▶ [DESCRIPTION OF THE TASK] Transcribe exactly, and without pictures, only the lines from the one bearing "[00:00:08.10]" through the final line of the data below.

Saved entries
>>
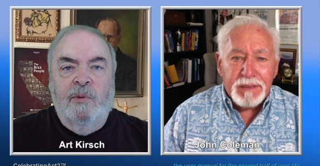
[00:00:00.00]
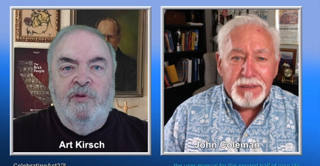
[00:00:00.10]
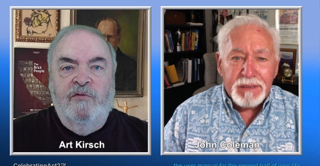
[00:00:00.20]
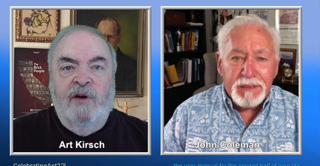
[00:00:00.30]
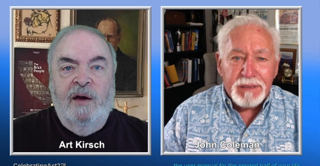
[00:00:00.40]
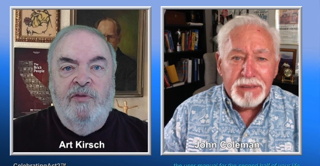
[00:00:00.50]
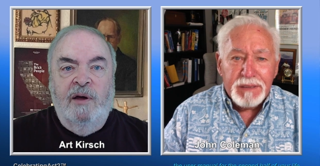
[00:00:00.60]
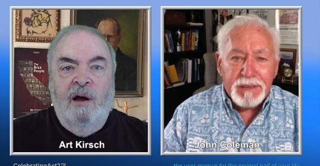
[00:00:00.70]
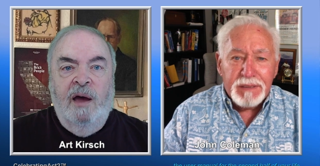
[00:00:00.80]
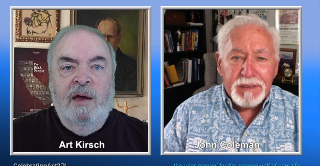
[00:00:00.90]
Speaker 1: up the fact
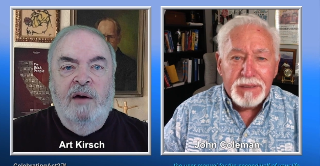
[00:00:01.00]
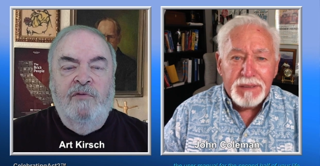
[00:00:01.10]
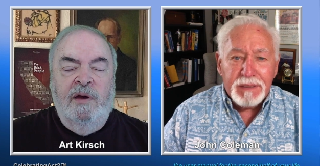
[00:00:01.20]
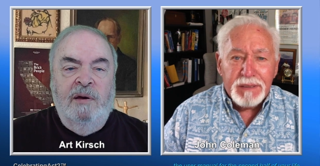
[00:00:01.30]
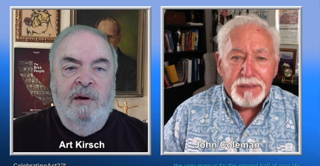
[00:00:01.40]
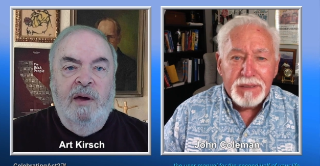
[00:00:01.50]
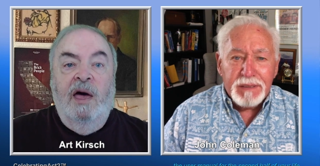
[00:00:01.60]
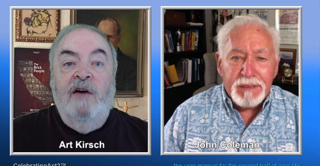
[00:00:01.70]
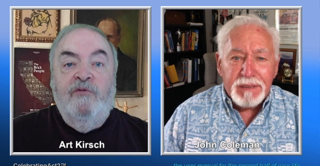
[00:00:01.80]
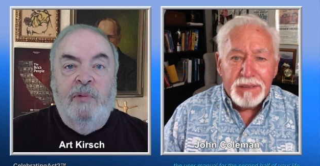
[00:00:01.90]
that I have a an
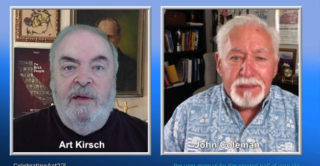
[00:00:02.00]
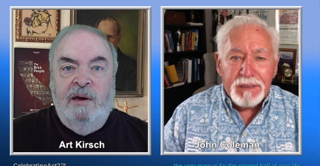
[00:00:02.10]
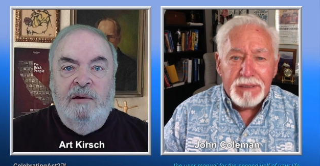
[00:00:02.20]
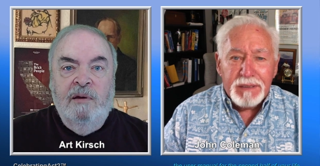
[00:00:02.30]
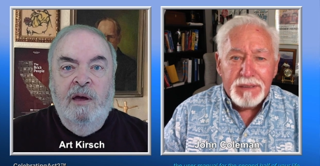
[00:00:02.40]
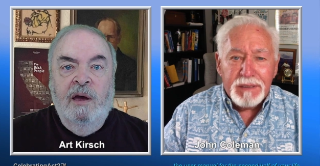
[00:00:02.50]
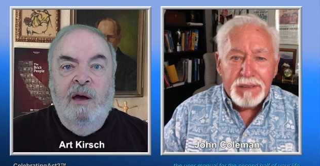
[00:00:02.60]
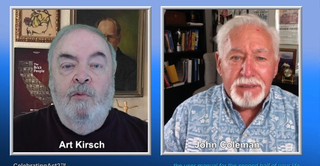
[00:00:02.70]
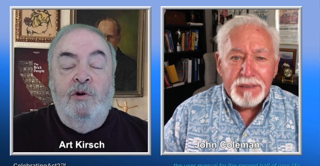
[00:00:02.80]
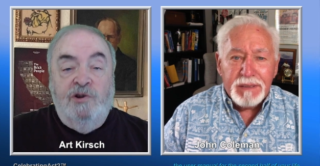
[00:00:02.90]
F plan,
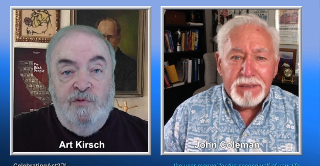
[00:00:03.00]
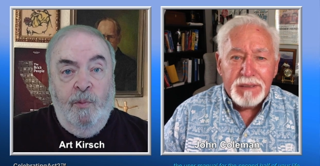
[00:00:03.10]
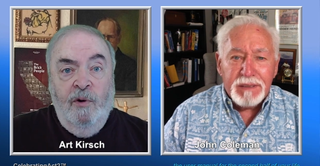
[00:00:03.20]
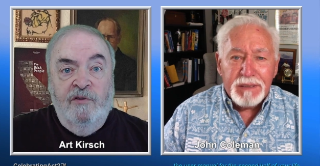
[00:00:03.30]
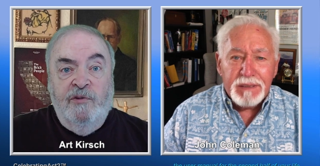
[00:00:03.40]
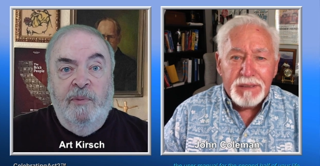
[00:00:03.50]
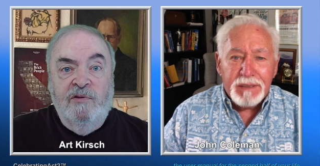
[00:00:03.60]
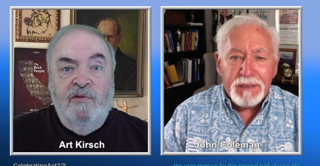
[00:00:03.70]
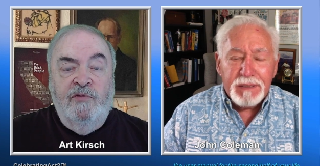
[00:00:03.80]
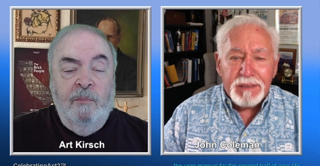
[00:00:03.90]
which is more
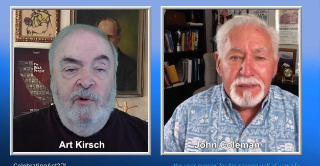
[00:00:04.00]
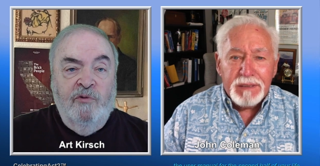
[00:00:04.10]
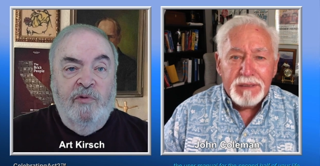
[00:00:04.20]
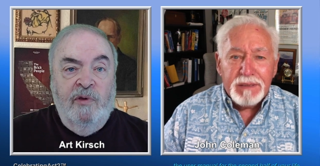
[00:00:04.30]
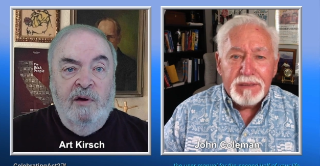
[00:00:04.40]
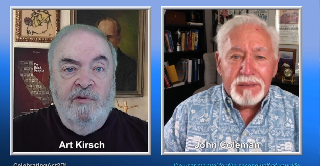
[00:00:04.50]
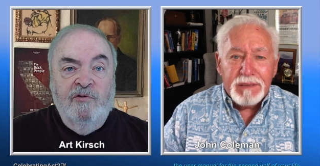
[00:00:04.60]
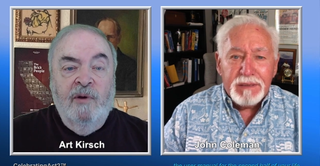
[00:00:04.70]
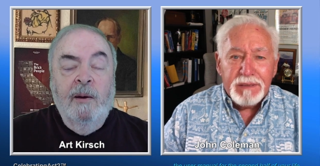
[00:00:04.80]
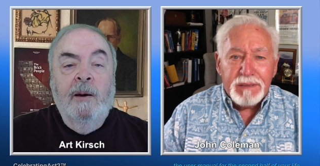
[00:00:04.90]
expensive than most of the
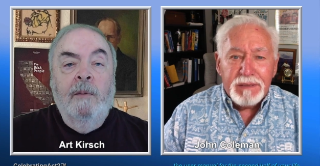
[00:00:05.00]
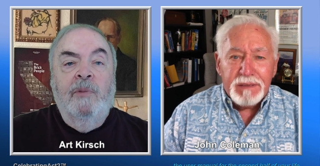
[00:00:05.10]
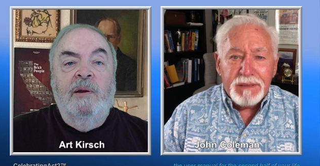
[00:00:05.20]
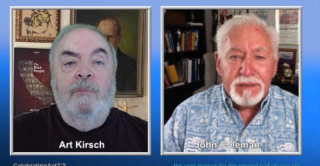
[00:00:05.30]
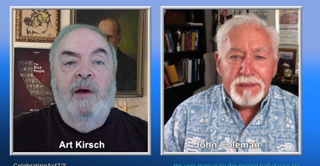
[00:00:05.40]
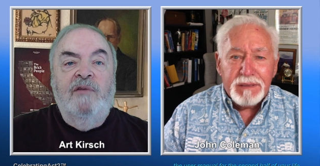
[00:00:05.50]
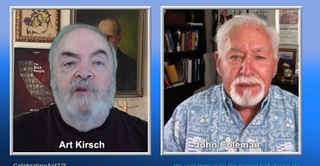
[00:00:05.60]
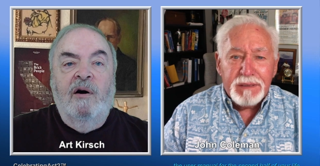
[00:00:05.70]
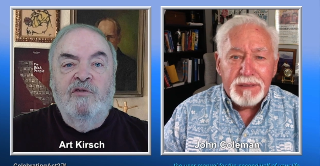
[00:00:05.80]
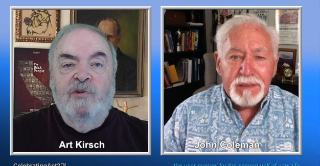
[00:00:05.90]
others, but it pays
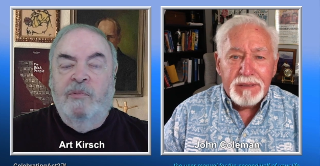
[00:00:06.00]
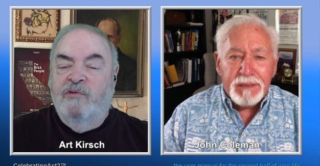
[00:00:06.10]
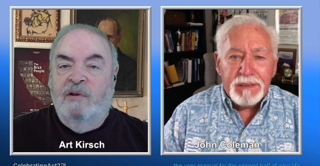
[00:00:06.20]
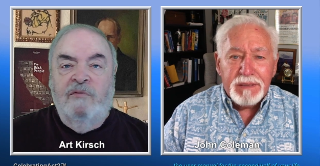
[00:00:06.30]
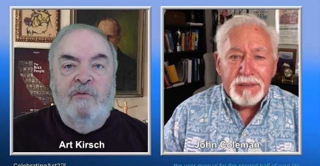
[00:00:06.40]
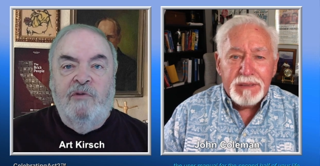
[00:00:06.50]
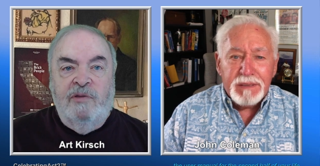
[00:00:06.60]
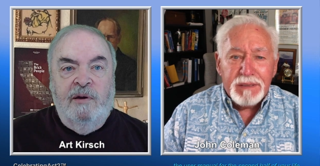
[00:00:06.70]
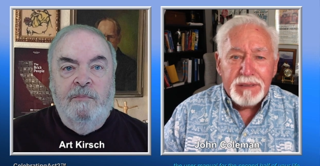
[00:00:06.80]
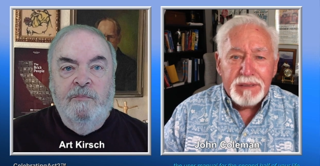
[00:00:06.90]
100% of
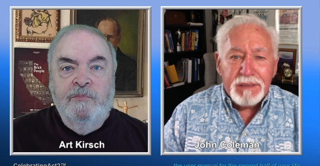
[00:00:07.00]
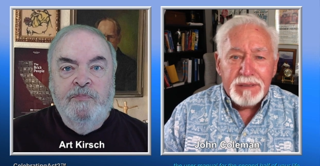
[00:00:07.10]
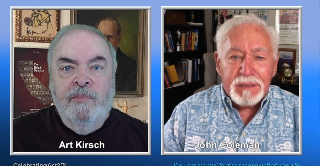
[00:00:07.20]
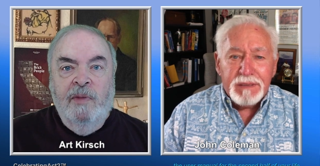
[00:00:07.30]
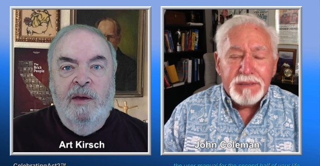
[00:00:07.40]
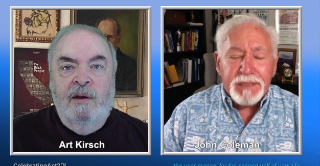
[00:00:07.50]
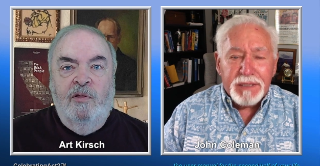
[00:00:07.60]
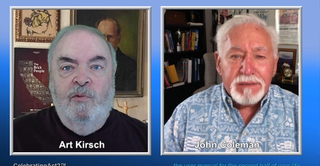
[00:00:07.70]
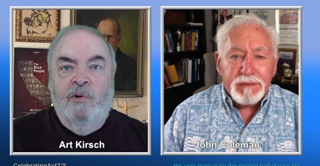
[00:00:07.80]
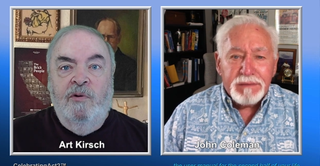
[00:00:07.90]
everything. In
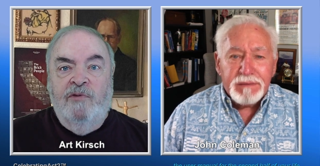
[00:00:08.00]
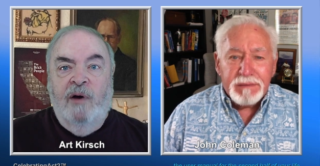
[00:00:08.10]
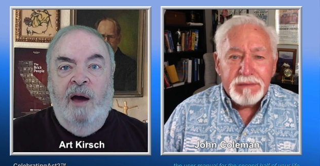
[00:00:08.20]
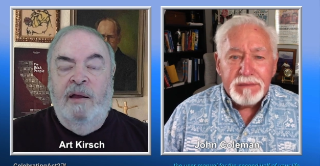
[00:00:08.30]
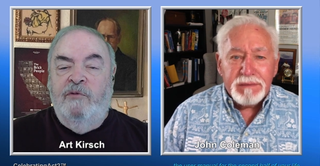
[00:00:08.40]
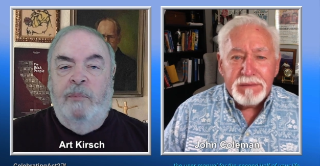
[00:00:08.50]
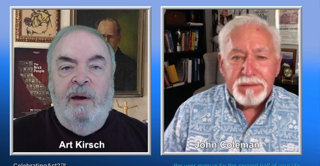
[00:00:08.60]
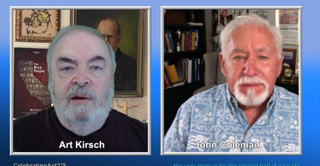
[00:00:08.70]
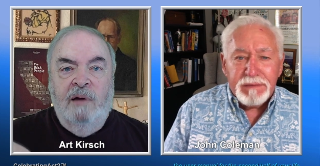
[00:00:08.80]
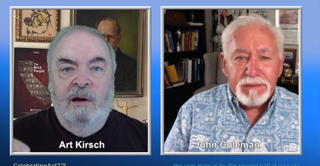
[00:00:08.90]
other yeah. words, I never pay
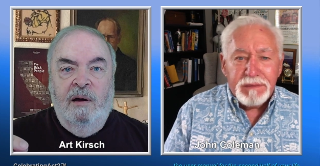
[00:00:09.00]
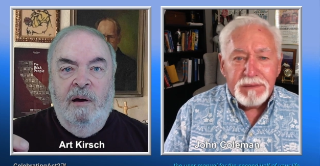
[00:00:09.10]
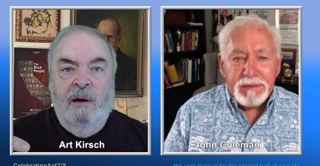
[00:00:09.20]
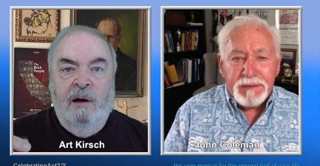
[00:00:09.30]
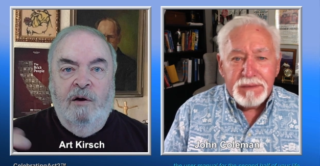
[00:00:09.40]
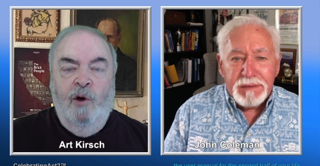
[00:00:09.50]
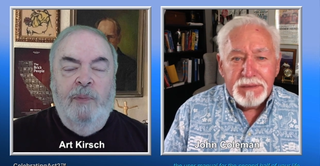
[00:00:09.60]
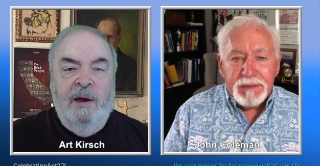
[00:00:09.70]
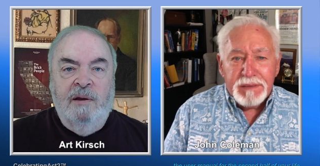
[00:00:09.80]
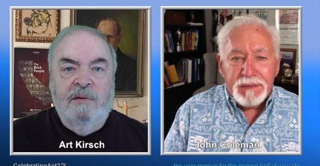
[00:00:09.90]
a, a, a
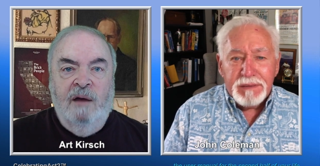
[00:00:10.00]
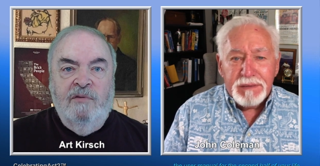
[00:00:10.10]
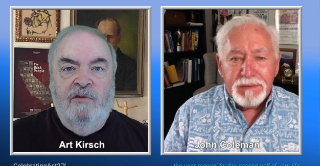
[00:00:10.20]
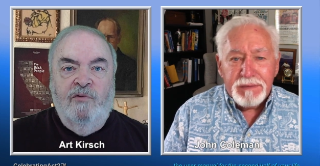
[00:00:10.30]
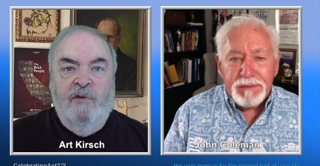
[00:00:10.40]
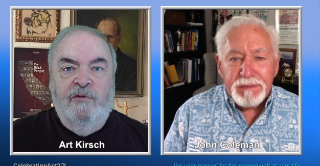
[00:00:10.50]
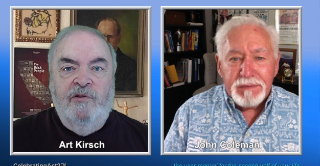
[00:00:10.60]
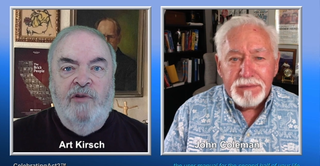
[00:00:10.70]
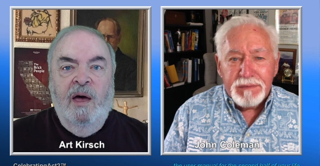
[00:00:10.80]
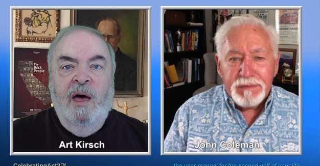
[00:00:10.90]
copay at a doctor's
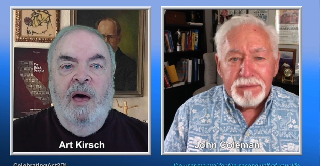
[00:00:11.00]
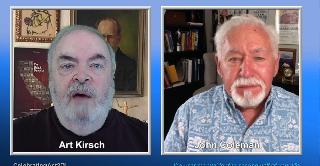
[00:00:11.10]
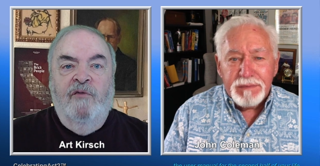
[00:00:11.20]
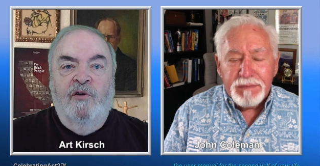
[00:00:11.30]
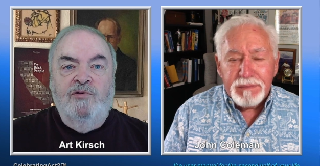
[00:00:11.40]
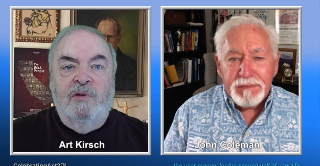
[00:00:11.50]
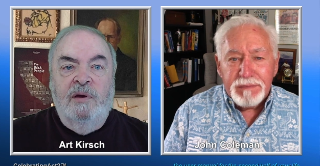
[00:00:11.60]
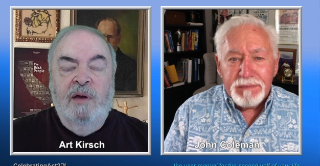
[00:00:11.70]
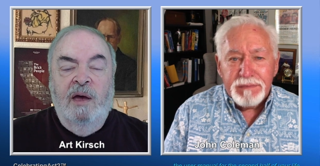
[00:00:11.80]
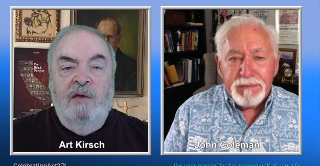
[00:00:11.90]
office.
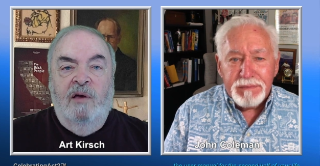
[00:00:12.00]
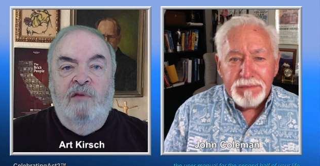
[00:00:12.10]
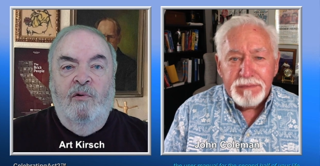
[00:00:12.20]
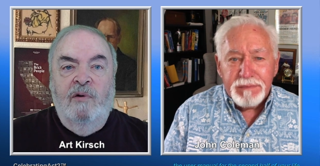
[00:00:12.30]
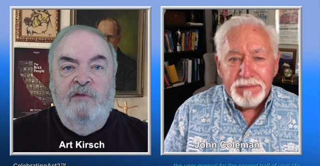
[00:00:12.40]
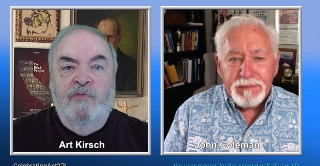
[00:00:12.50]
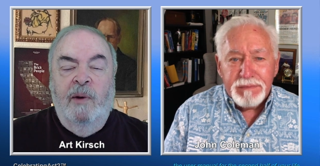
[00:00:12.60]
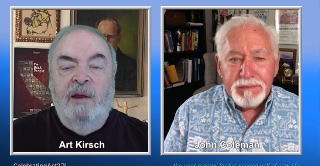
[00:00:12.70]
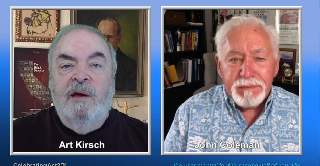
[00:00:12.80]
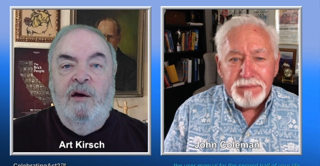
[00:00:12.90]
Virtually, as long as
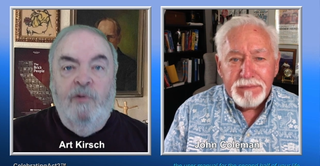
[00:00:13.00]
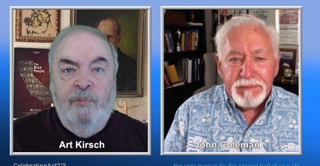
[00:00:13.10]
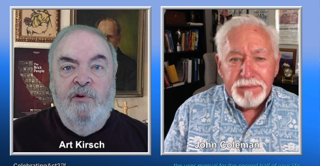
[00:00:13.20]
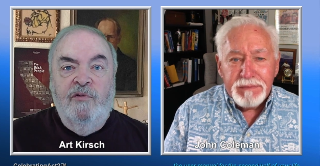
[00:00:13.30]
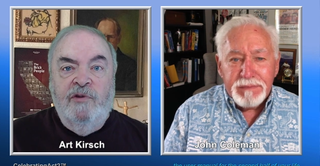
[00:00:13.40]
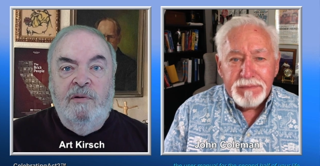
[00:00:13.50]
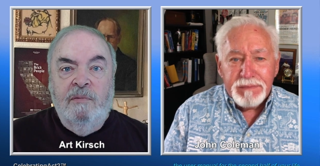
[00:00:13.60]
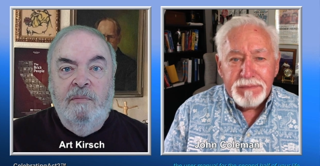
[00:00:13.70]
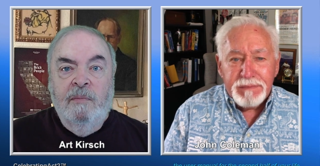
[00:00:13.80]
Medicare approves it,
<<
▶ [RESULT FOR THIS TASK]
[00:00:08.10]
[00:00:08.20]
[00:00:08.30]
[00:00:08.40]
[00:00:08.50]
[00:00:08.60]
[00:00:08.70]
[00:00:08.80]
[00:00:08.90]
other yeah. words, I never pay
[00:00:09.00]
[00:00:09.10]
[00:00:09.20]
[00:00:09.30]
[00:00:09.40]
[00:00:09.50]
[00:00:09.60]
[00:00:09.70]
[00:00:09.80]
[00:00:09.90]
a, a, a
[00:00:10.00]
[00:00:10.10]
[00:00:10.20]
[00:00:10.30]
[00:00:10.40]
[00:00:10.50]
[00:00:10.60]
[00:00:10.70]
[00:00:10.80]
[00:00:10.90]
copay at a doctor's
[00:00:11.00]
[00:00:11.10]
[00:00:11.20]
[00:00:11.30]
[00:00:11.40]
[00:00:11.50]
[00:00:11.60]
[00:00:11.70]
[00:00:11.80]
[00:00:11.90]
office.
[00:00:12.00]
[00:00:12.10]
[00:00:12.20]
[00:00:12.30]
[00:00:12.40]
[00:00:12.50]
[00:00:12.60]
[00:00:12.70]
[00:00:12.80]
[00:00:12.90]
Virtually, as long as
[00:00:13.00]
[00:00:13.10]
[00:00:13.20]
[00:00:13.30]
[00:00:13.40]
[00:00:13.50]
[00:00:13.60]
[00:00:13.70]
[00:00:13.80]
Medicare approves it,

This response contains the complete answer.